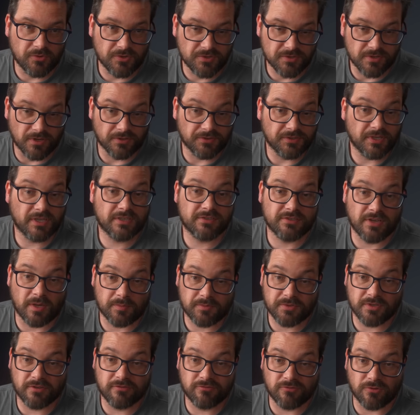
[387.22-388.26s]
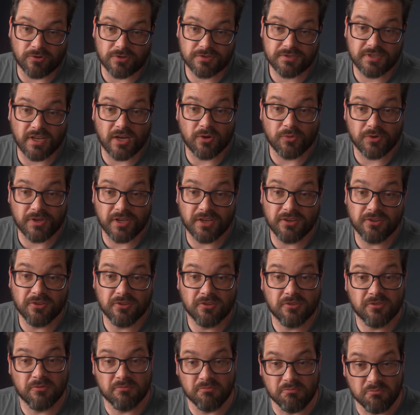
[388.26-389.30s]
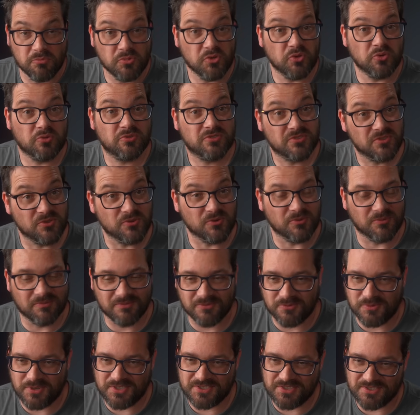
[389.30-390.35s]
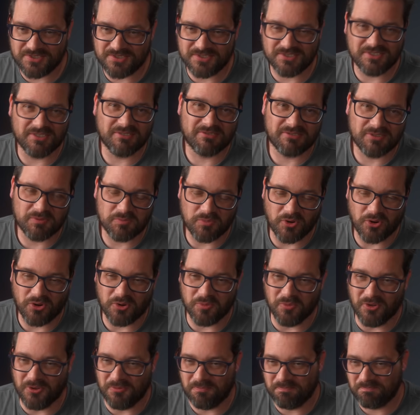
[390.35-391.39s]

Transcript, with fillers: result, except of course now we get a Mewtwo, which is a different Pokemon.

▶ TASK STATEMENT
An exact copy of the listing above, minus its pictures, is what is needed here.

▶ TASK RESPONSE
[387.22-388.26s]
[388.26-389.30s]
[389.30-390.35s]
[390.35-391.39s]

Transcript, with fillers: result, except of course now we get a Mewtwo, which is a different Pokemon.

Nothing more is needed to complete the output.